Он был козий пастух. Одинокий и неподвижный стоял он среди папоротника и мяты в ущелье, на сухих склонах которого паслись его животные.
— Что ты, собственно, делаешь? Ты всегда стоишь так, скрестив руки?
— Только днем, когда нет тени.
— А когда приходит тень?
— Тогда я делаю вот это.
У его ног лежали только что вылепленные глиняные предметы.
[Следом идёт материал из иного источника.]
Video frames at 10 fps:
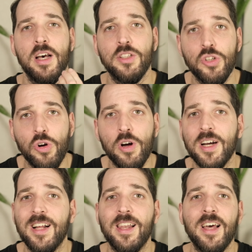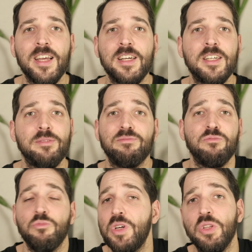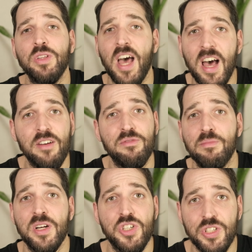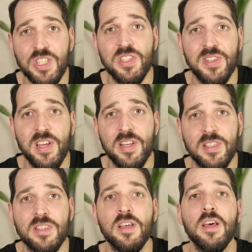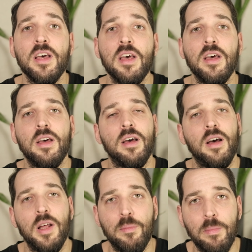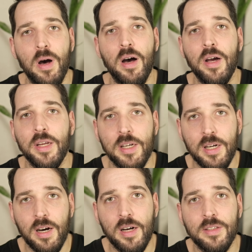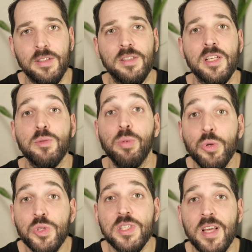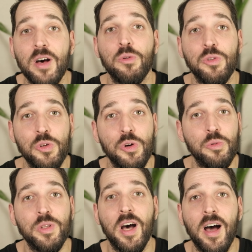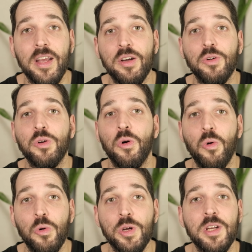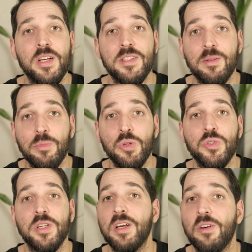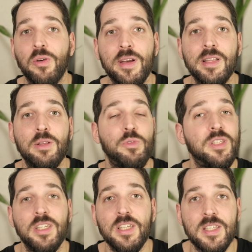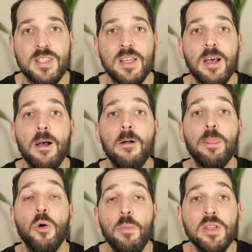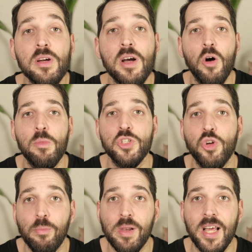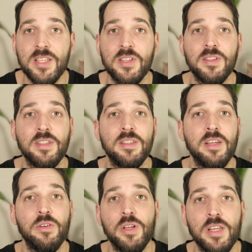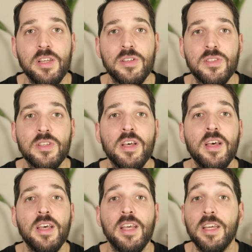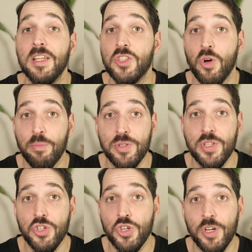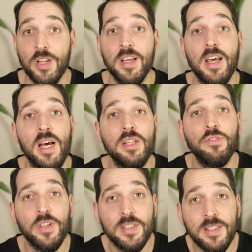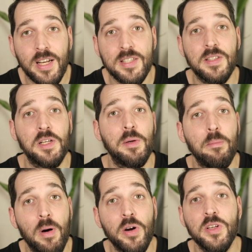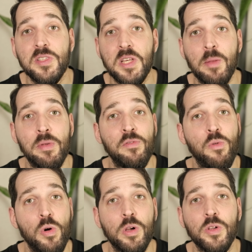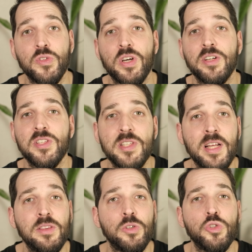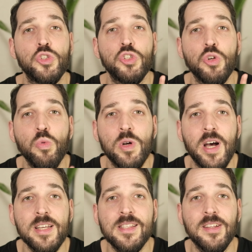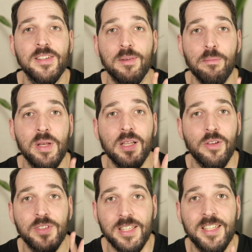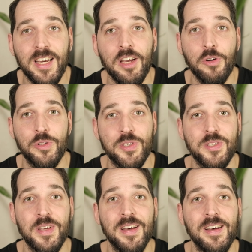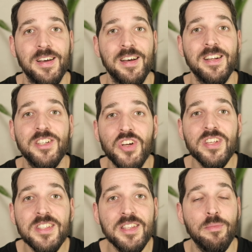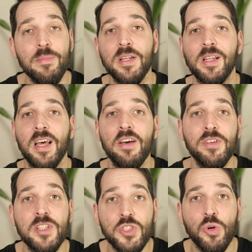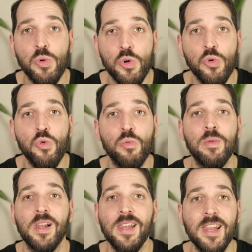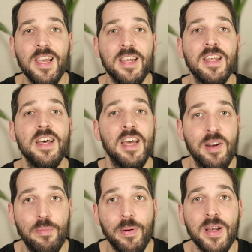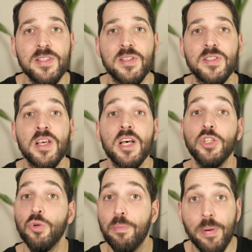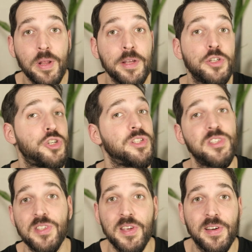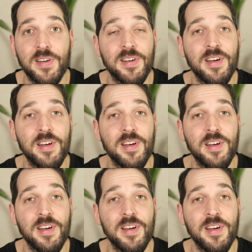and rock like we don't have much these days. And my god, does Bluesound Node icon organize the music great with ease. No matter much complexity there is, in its composition, and fantastic Mark Sandman vocals are centered so nicely in the middle of that chaos. Just in the middle, having its own room, lane, and presence to preach and sing.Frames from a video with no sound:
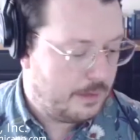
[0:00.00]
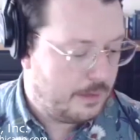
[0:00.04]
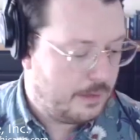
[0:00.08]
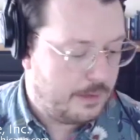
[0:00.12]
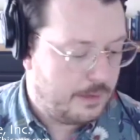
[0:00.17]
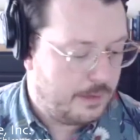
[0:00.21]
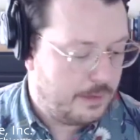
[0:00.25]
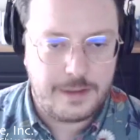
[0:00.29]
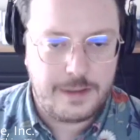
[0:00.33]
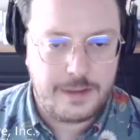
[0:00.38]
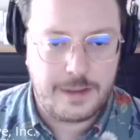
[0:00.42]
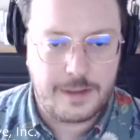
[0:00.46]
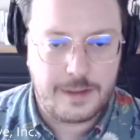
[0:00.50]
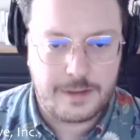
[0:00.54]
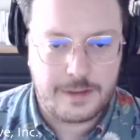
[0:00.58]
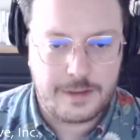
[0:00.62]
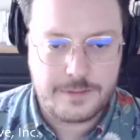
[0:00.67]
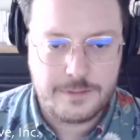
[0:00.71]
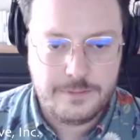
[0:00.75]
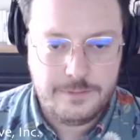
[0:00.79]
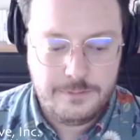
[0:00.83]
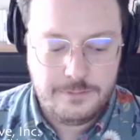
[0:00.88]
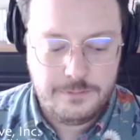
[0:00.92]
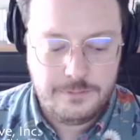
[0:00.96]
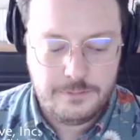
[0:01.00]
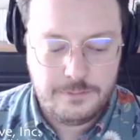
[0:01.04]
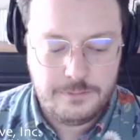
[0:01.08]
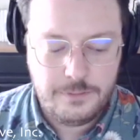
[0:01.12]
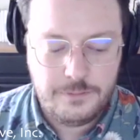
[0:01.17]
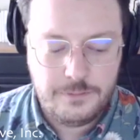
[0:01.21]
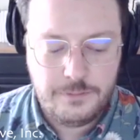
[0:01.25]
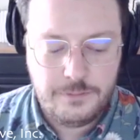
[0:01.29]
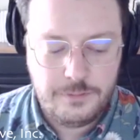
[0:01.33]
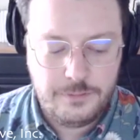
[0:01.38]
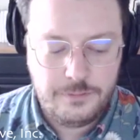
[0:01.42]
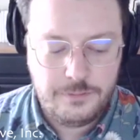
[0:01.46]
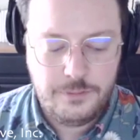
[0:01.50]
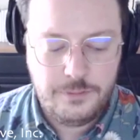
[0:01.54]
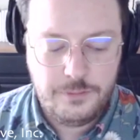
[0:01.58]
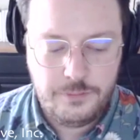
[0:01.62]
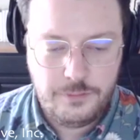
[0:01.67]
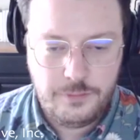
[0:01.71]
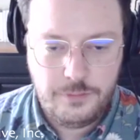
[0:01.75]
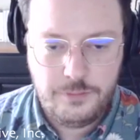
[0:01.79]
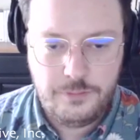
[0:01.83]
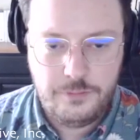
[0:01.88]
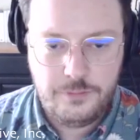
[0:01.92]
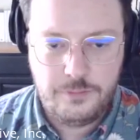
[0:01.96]
He kind of goes, ooh, ooh, ooh,
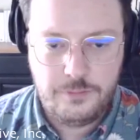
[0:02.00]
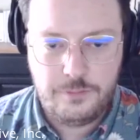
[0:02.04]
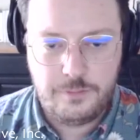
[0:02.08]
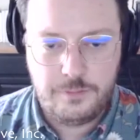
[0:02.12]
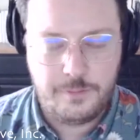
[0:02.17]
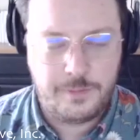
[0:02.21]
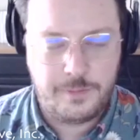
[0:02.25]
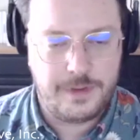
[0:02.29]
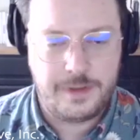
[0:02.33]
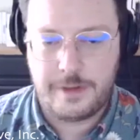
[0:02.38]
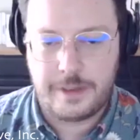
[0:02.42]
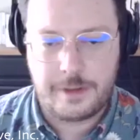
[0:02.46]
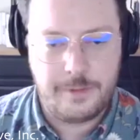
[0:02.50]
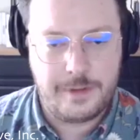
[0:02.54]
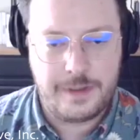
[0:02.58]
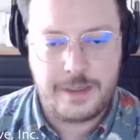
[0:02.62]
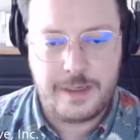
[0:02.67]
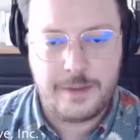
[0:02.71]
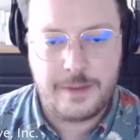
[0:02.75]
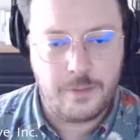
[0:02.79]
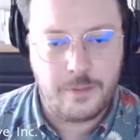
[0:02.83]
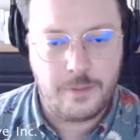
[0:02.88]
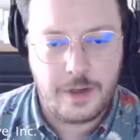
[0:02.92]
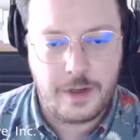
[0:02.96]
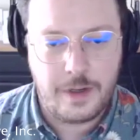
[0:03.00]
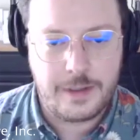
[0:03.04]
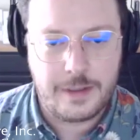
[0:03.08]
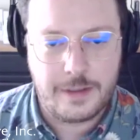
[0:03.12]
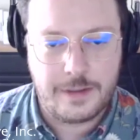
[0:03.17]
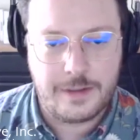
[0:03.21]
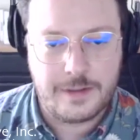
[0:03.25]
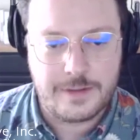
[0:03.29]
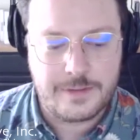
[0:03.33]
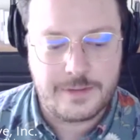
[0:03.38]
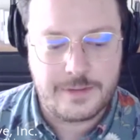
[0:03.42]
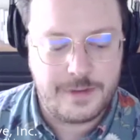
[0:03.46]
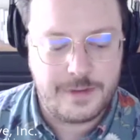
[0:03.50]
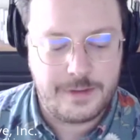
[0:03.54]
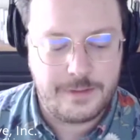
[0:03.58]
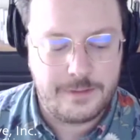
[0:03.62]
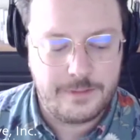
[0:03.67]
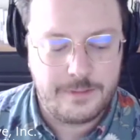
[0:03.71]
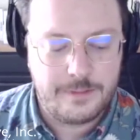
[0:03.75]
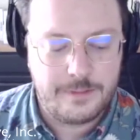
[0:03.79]
ooh, but they keep walking and it's fine.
— Покажи мне, как ты это делаешь?
Он сел, поджал под себя ноги и начал лепить, серьезно, равномерно покачивая головой. Он делал пузатые амфоры и называл их «коровами»; о стройных узких вазах он говорил:
— Это красивые девушки.
Он сделал кувшин, выпуклость которого представляла собой человеческую голову с невыразительным, глуповатым профилем. Она заглядывала ему через плечо, следя за тем, как вырастают под его пальцами создания — в таинственный полдень, точно из лона самой природы. Это был Пан. Он искал в глине существ, следы которых потерял две тысячи лет тому назад, и он извлекал из нее сказочных птиц — одних с зазубренными перьями, с узкими, свирепыми головами и большими когтями, других с лошадиными гривами и третьих с мордами морских львов. Показывались также, немного неясно, люди с, козлиными лицами.
Вечером он погнал стадо домой. Козы размахивали полным выменем. Козлы клали им на спину стянутые ремнями жилистые шеи. Молодые козочки прыгали. У стены одного дома, в хлебной печи, он обжег свои горшки. Те, которые высохли на солнце, он искрошил пальцами.
— Почему, почему?
— Не годятся. Не дадут ни гроша.
— А другие?
— Продам внизу.
Один из сосудов разбился.
— Никуда не годится. Плохая земля. О, горе, ни один крестьянин не покупает их больше. Только приезжие, оттого, что не знают.
— Когда ты спустишься вниз?
— Когда вернутся другие.
— Кто это другие?
— Все, кто живет здесь в городе.
— Значит, здесь живет кто-нибудь? Где же они?
— Внизу. Помогают собирать виноград.
— Иди же и ты.
Он резко отвернулся.
— Не хочу. Я остаюсь с козами.
На другой день она сказала:
— Выйди-ка из этих скал, сойди к дороге и посмотри вниз, как там красиво и весело. Там собирают виноград.
Он последовал за ней, неохотно и похотливо. И она увидела то, что хотела: как его дикая и убогая фигура обрисовывалась над пышной, мягкой страной. Он оставался молчаливым и сдержанным.
— Что это там внизу, между лозами?
— Миндальные деревья.
— А рядом?
— Персики.
— А дальше?
— Яблони, груши…
Он посмеивался в промежутках между словами; его щеки стали темнее. В густых массах зелени горели гранаты.
— Орехи… Каштаны… Фиговые деревья…
Он причмокнул.
— А тот маленький белый домик? — спросила она.
Он заметил его, его жадные взгляды вытащили его из яркой зелени, в которой он прятался.
— Кто там живет?
— Ха! Толстяк… и четыре красивых девушки.
Он поднес ей к лицу четыре пальца и засмеялся громко и свирепо — нищий завоеватель, сжигаемый желаниями и в долгих лишениях достаточно зачерствевший, чтобы в один прекрасный день вихрем спуститься со своей голой скалы, и, точно рок, обрушиться на все, что манило и отдавалось.